── DATA SUPPLIED
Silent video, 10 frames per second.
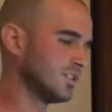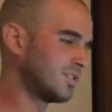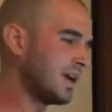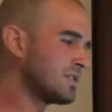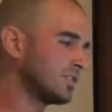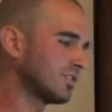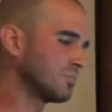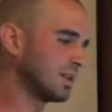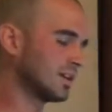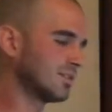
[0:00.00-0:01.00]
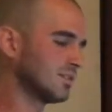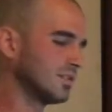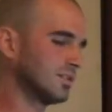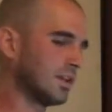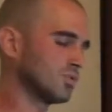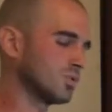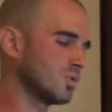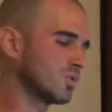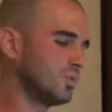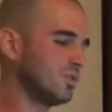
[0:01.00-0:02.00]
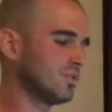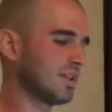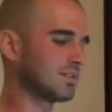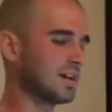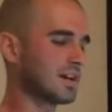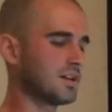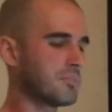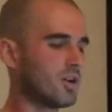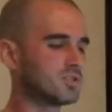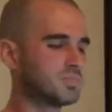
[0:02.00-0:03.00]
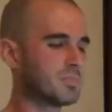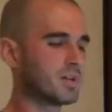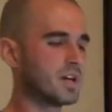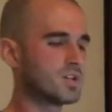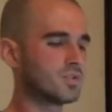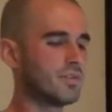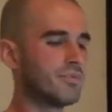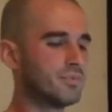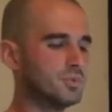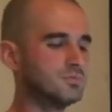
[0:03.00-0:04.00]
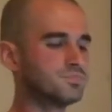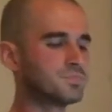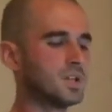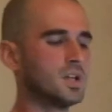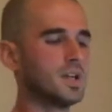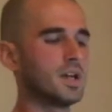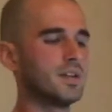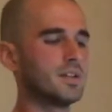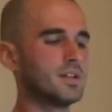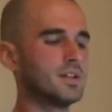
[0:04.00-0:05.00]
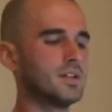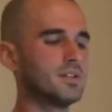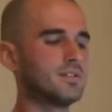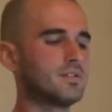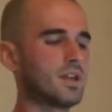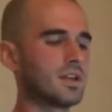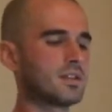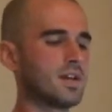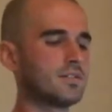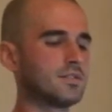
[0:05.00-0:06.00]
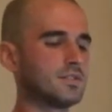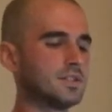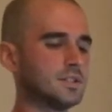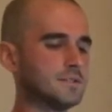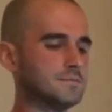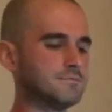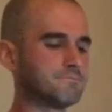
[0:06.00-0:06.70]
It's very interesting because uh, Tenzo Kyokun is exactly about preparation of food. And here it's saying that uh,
────
YOUR TASK
Once the pictures are set aside, repeat the data above exactly.

EXPECTED ANSWER
Silent video, 10 frames per second.
[0:00.00-0:01.00]
[0:01.00-0:02.00]
[0:02.00-0:03.00]
[0:03.00-0:04.00]
[0:04.00-0:05.00]
[0:05.00-0:06.00]
[0:06.00-0:06.70]
It's very interesting because uh, Tenzo Kyokun is exactly about preparation of food. And here it's saying that uh,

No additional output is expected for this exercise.